3. Une vraie voix vaut mieux qu’un faux héros
Le troisième point est un complément prévisible aux deux précédent. L’histoire a besoin de héros (et d’héroïnes), ne serait-ce que pour être racontée. Certains de ces héros jouent d’ailleurs un rôle actif dans sa fabrication. Mais de même que les prédictions trop tôt clamées peuvent se révéler des incantations vides, les héros trop vite adorés peuvent se dégonfler comme des baudruches. Le champ politique est jonché de la peau flasque de ces chevaliers-vessies qui se prenaient pour des lanternes du temps.
« si nul ne connaît le prochain héros, nous savons et nous pensons que sa voix devra sortir d’un cœur pur et d’une âme enthousiaste
Lorsqu’on demande à Ezra Klein quel sera selon lui le futur porte-drapeau de la démocratie et du progressisme aux États-Unis, il répond de la même manière qu’aux questions précédentes : « Je ne sais pas qui ce sera et je pense qu’il est trop tôt pour la savoir. Ce que je sais, c’est que des gens portent une voix singulière et authentique qui résonne dans le moment présent. C’est eux que j’écoute ».
Une fois encore, les sens et la sensibilité sont convoquées dans une forme d’urgence à ralentir pour emboîter le pas du temps. Cette fois, c’est l’oreille qu’il convient de poser sur le débat, pour entendre battre le cœur des protagonistes. Car si nul ne connaît le prochain héros, nous savons et nous pensons qu’il ou elle devra être sincère et que sa voix devra sortir d’un cœur pur et d’une âme enthousiaste.

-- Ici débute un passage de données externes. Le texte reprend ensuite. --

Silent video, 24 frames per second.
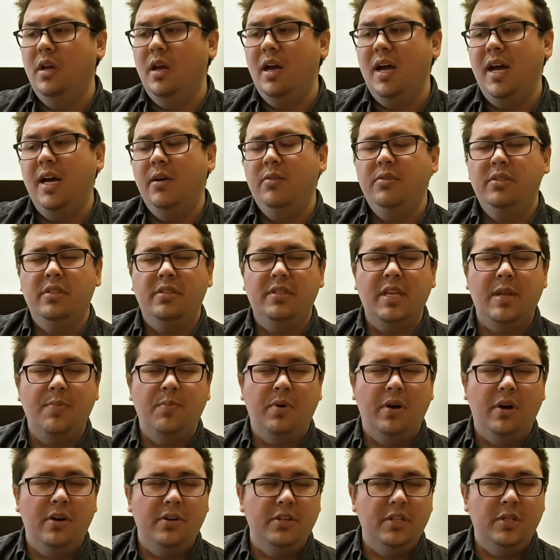I would just say
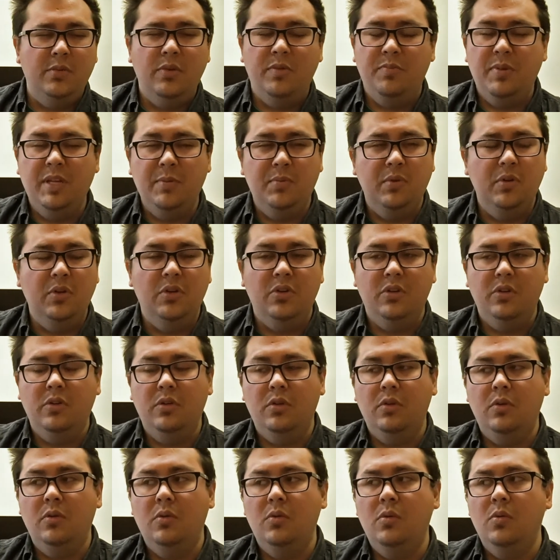partner with people
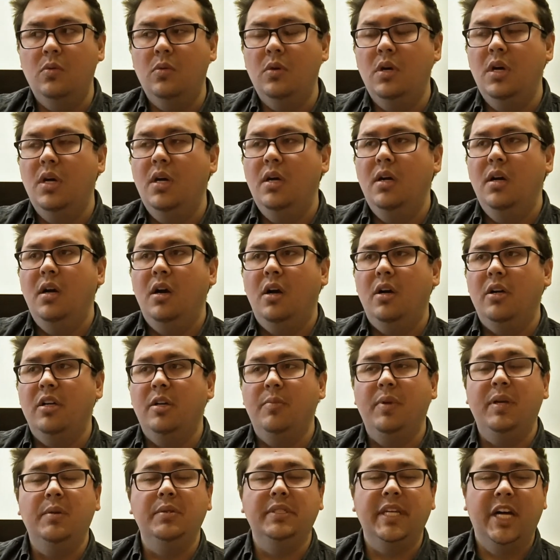who are going to
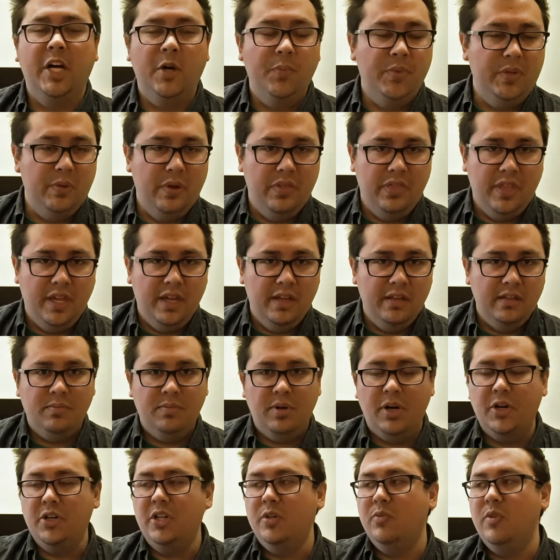be able to help you in that.
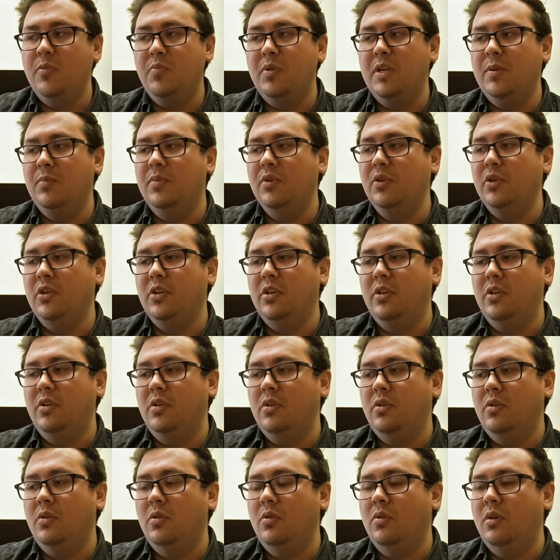Partner with people
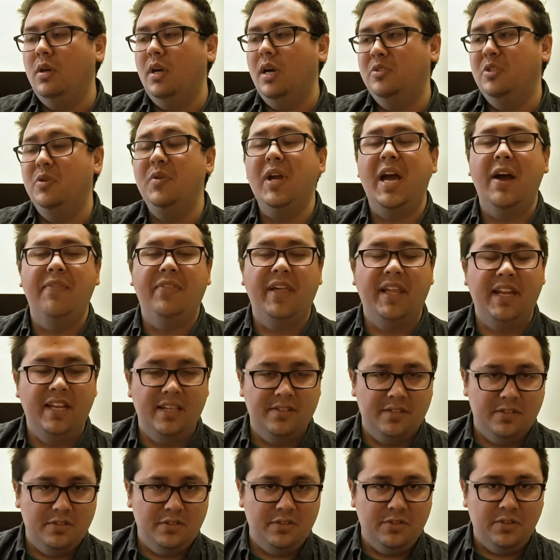who do have that
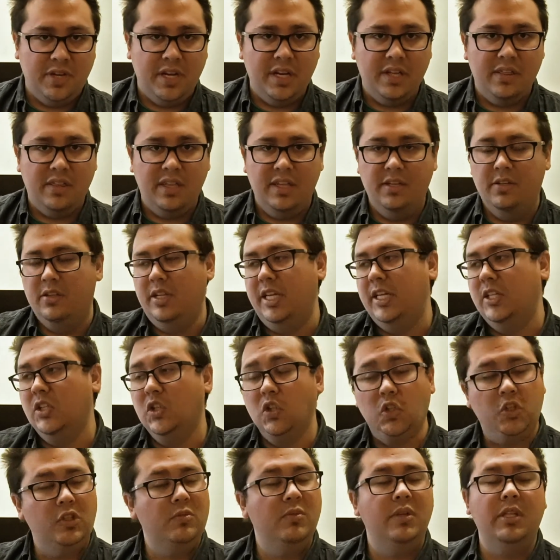as a strength and
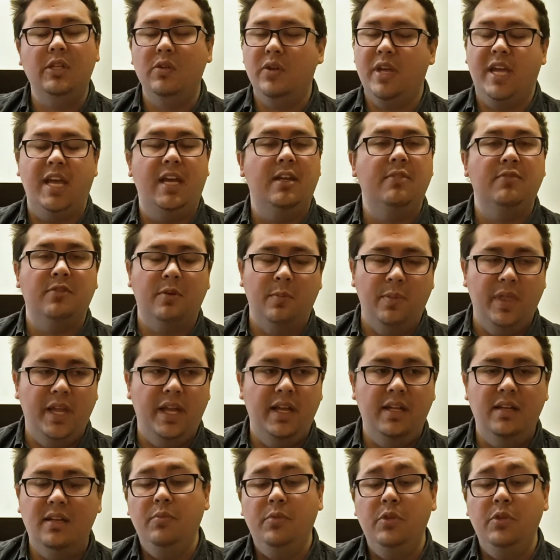learn what you can from that.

Cherchons ces voix, plutôt que de miser sur des héros comme sur de vulgaires chevaux de courses.
En guise de conclusion : la créativité du temps
Faussement simples, ces trois lignes directrices sont connectées entre elles par une conscience aigüe des dangers de la polarisation du débat public. Ezra Klein parle d’une mécanique qui s’autoalimente. Car les systèmes polarisés s’autoentretiennent et s’autoéquilibrent : ils s’autoentretiennent parce qu’ils se nourrissent de la haine réciproque entre les camps opposés ; ils s’autoéquilibrent parce que chaque gain dans un camp renforce la violence de l’autre camp (dans les systèmes bipartisans et les élections à deux tours, la démocratie par sondage n’a-t-elle pas cet effet de conduire à des élections toujours plus serrées ?). À y bien regarder, les trois préventions de Klein décrites plus haut trahissent un même effort pour surfer à la surface de la houle conflictuelle de ce champ polarisé, en évitant de s’y plonger ou de l’alimenter avec des prédictions apocalyptiques, des références aux années 30 ou un culte absurde de la personnalité.
Mais les « dogmes » de Klein ne sont pas seulement une exigence de rigueur et de vigilance. Elles sont aussi un optimisme philosophique. Ou plutôt, une foi profonde dans la nature incertaine et plurielle du monde qui se fait. Dans la créativité du temps. Car comme le disait Bergson dans une de ses fameuses intuitions philosophiques : à quoi servirait le temps s’il n’apportait rien de nouveau ? Réjouissons-nous, car l’incertitude est la gloire et l’espoir de ce monde. Elle est surtout la fibre même dont se tisse la chose politique. Et la possibilité d’une démocratie.